DATA FOR THE TASK Start Marker
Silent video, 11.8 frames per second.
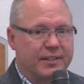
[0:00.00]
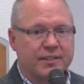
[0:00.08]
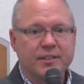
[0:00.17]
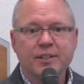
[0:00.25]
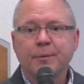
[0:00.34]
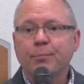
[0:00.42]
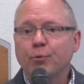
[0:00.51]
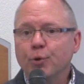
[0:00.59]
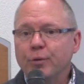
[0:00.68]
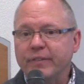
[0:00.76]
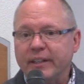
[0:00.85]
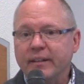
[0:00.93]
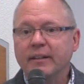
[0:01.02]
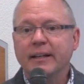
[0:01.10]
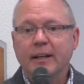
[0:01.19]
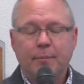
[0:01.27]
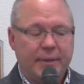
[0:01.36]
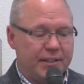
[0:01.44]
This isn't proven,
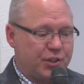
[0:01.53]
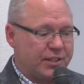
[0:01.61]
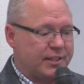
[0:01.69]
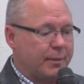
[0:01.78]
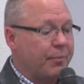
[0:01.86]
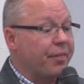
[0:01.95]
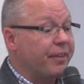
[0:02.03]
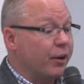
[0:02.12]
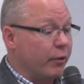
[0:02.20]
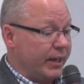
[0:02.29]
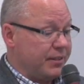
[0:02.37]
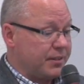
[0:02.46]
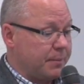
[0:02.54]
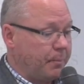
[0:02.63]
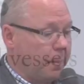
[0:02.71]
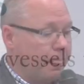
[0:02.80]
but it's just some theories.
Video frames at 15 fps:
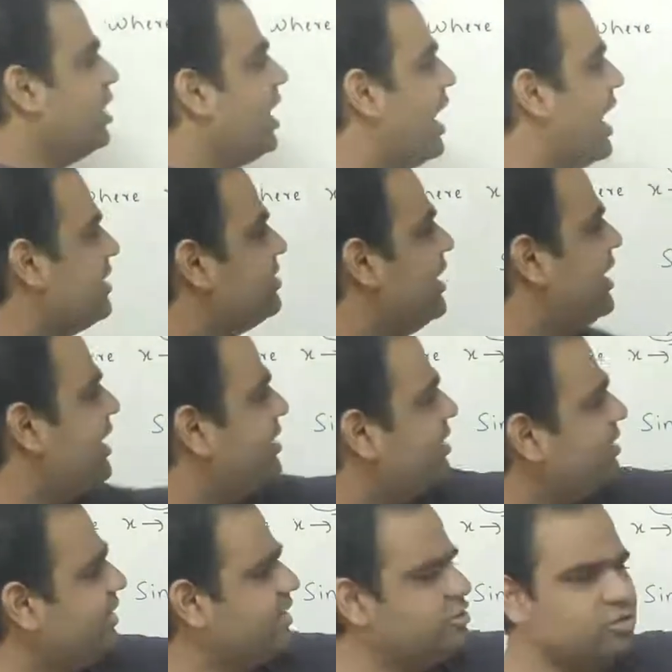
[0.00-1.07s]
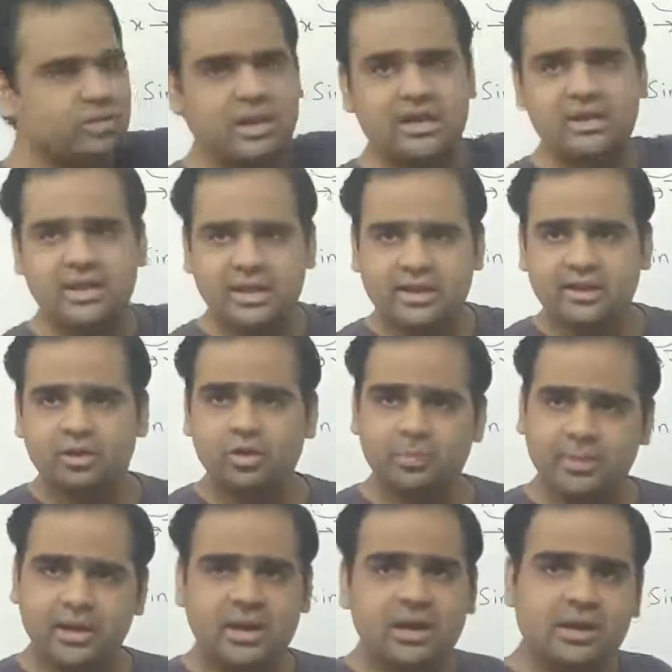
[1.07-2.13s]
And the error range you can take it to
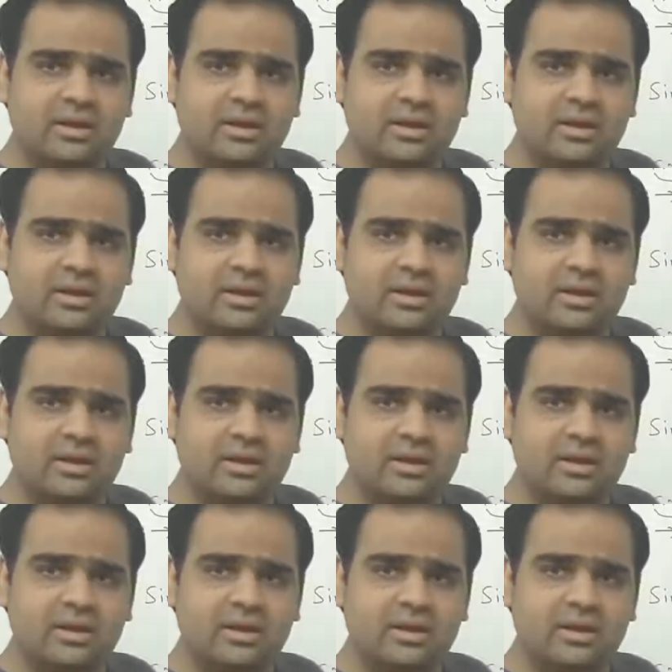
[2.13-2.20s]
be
DATA FOR THE TASK End Marker
*YOUR INSTRUCTIONS*: Go line by line through the records above and copy each one containing "frames".

*REPLY*:
Silent video, 11.8 frames per second.
Video frames at 15 fps:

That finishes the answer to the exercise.